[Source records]
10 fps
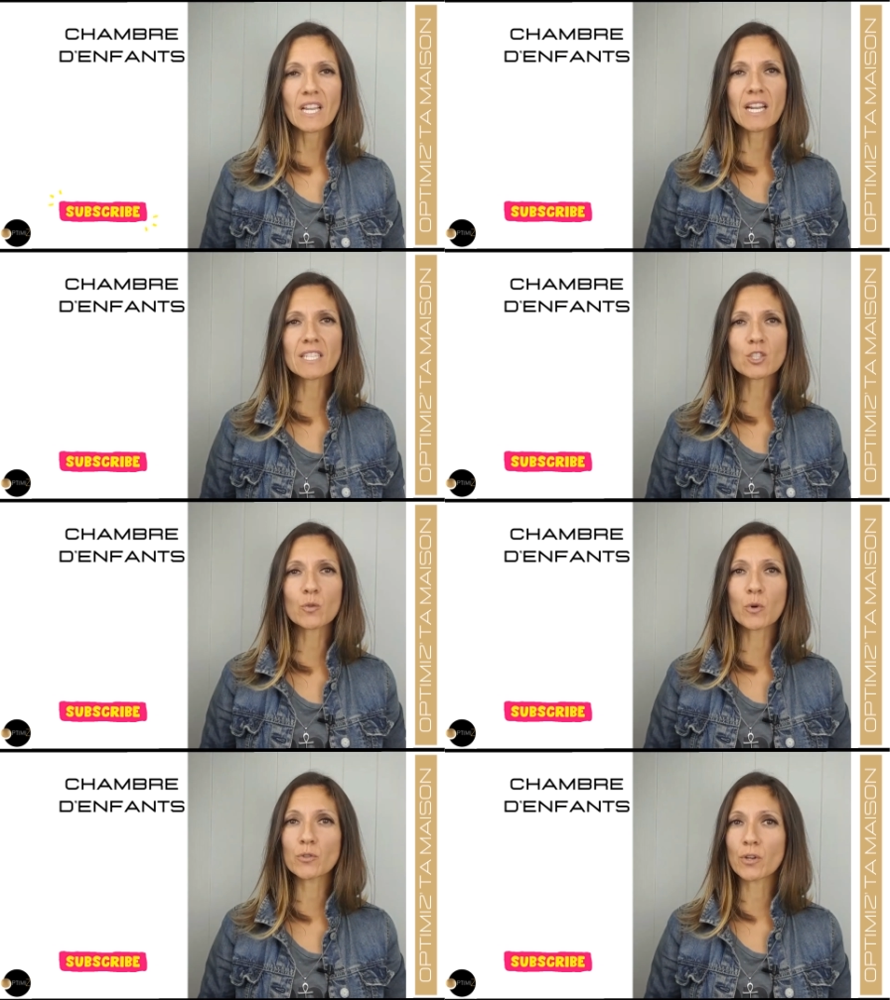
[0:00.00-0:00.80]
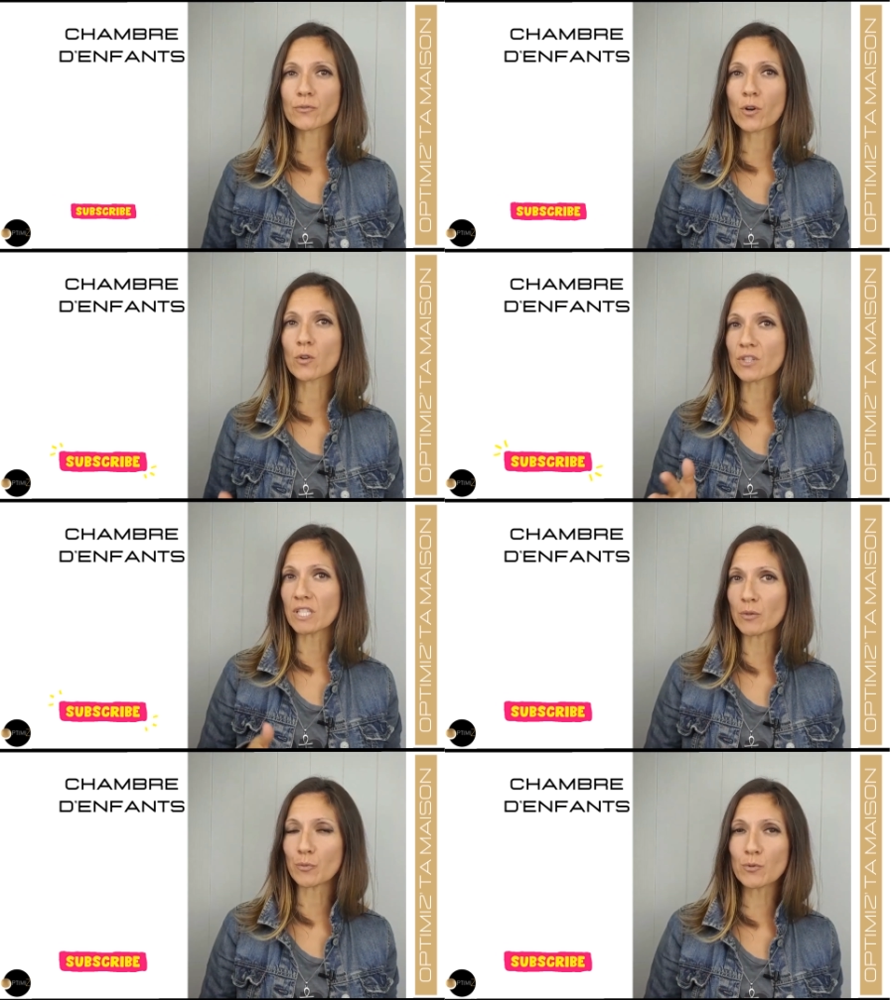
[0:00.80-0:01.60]
La chambre d'enfants
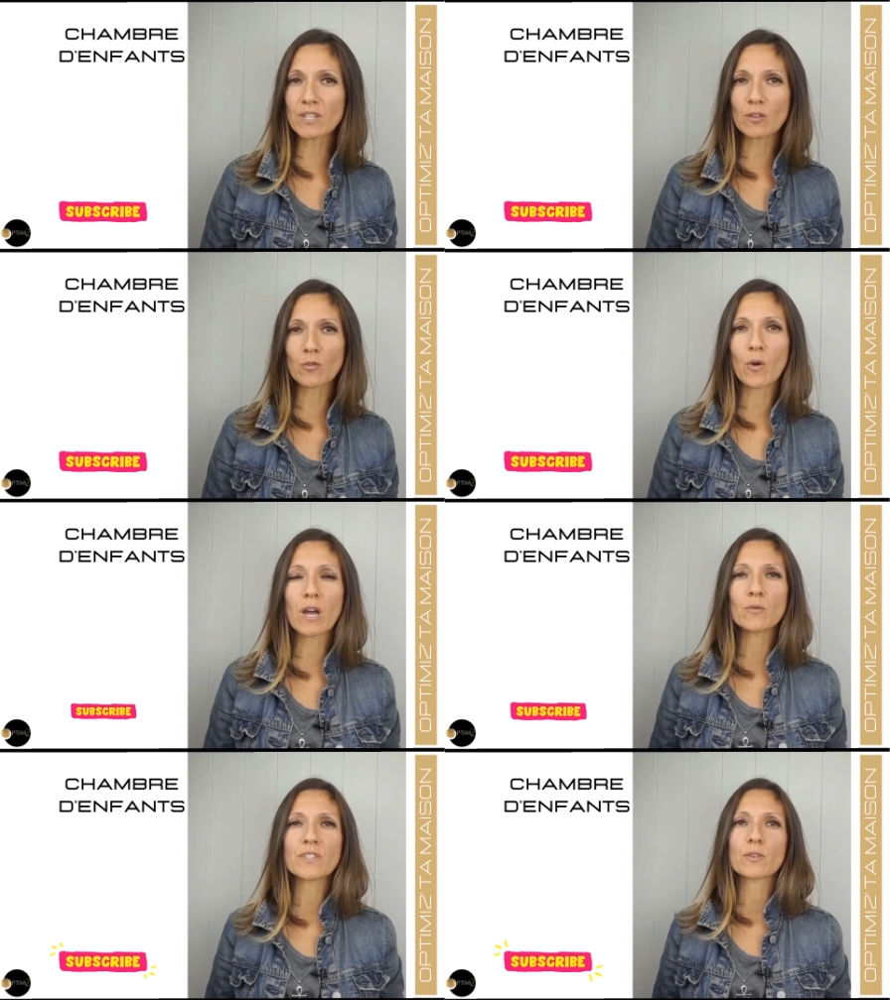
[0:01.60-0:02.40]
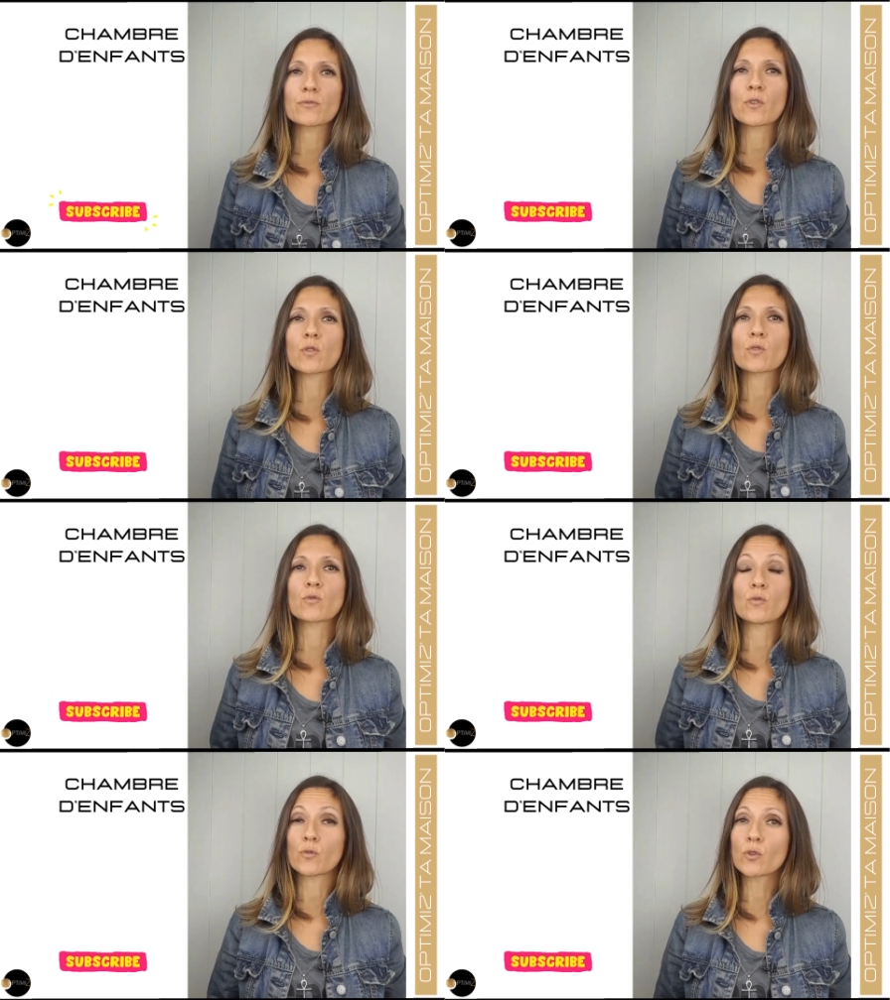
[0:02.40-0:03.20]
n'est plus un endroit où les
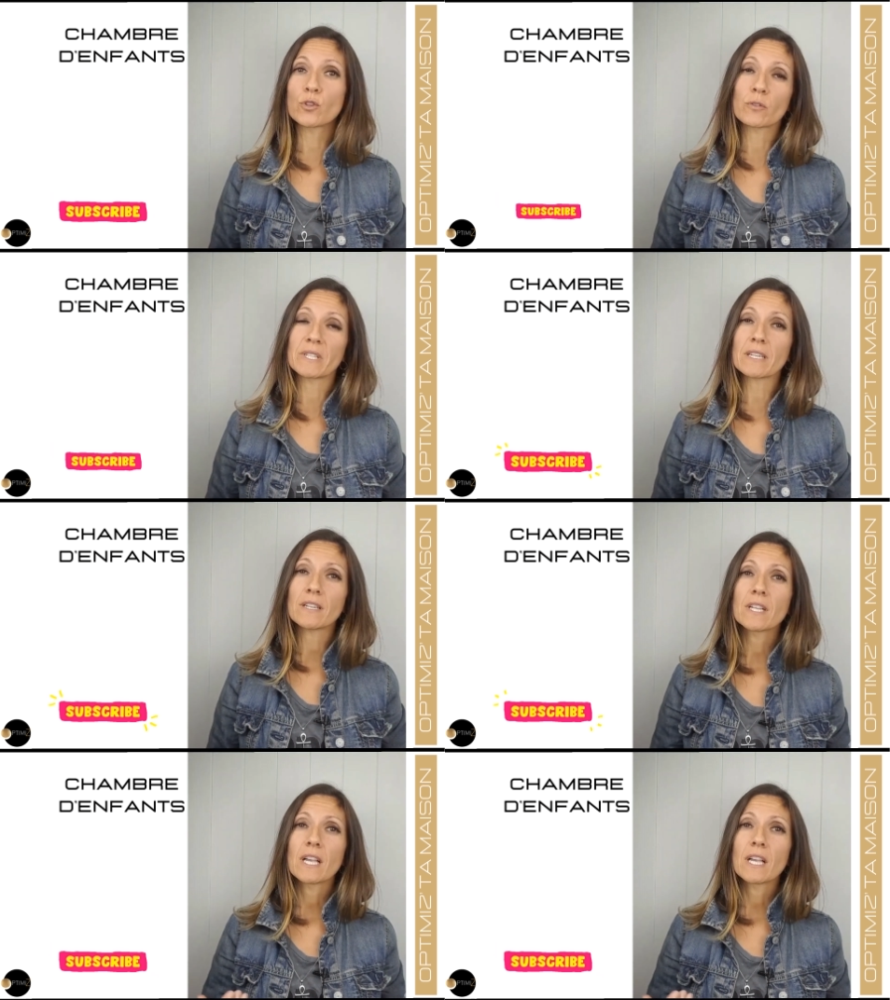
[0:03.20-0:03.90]
enfants ne font que dormir,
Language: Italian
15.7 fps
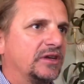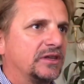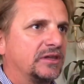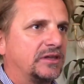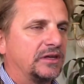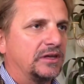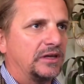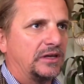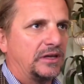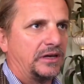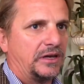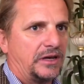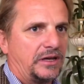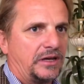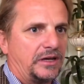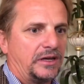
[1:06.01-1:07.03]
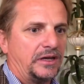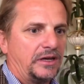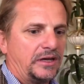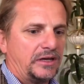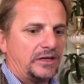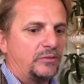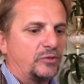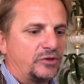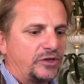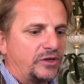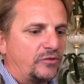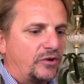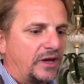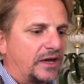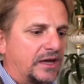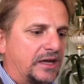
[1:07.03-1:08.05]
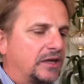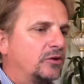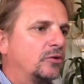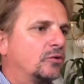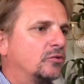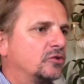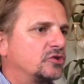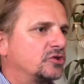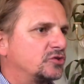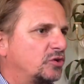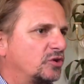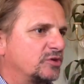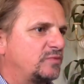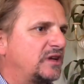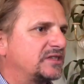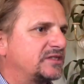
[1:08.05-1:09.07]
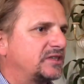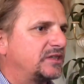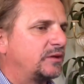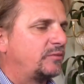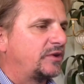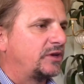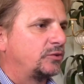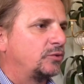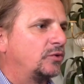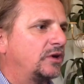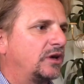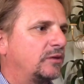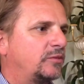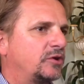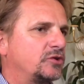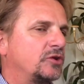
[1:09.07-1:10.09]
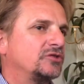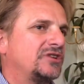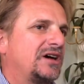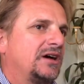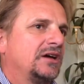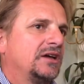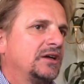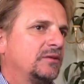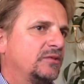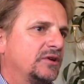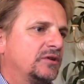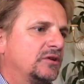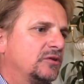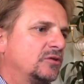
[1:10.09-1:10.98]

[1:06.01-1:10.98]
Il, il, motivo è che non ci sono sbalzi di temperatura e perciò già non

**WHAT IS BEING ASKED**
For this exercise, write out exactly the lines from the one with "[0:02.40-0:03.20]" through the last line of the records, inclusive, and leave each picture out.

**OUTPUT OF THE TASK**
[0:02.40-0:03.20]
n'est plus un endroit où les
[0:03.20-0:03.90]
enfants ne font que dormir,
Language: Italian
15.7 fps
[1:06.01-1:07.03]
[1:07.03-1:08.05]
[1:08.05-1:09.07]
[1:09.07-1:10.09]
[1:10.09-1:10.98]

[1:06.01-1:10.98]
Il, il, motivo è che non ci sono sbalzi di temperatura e perciò già non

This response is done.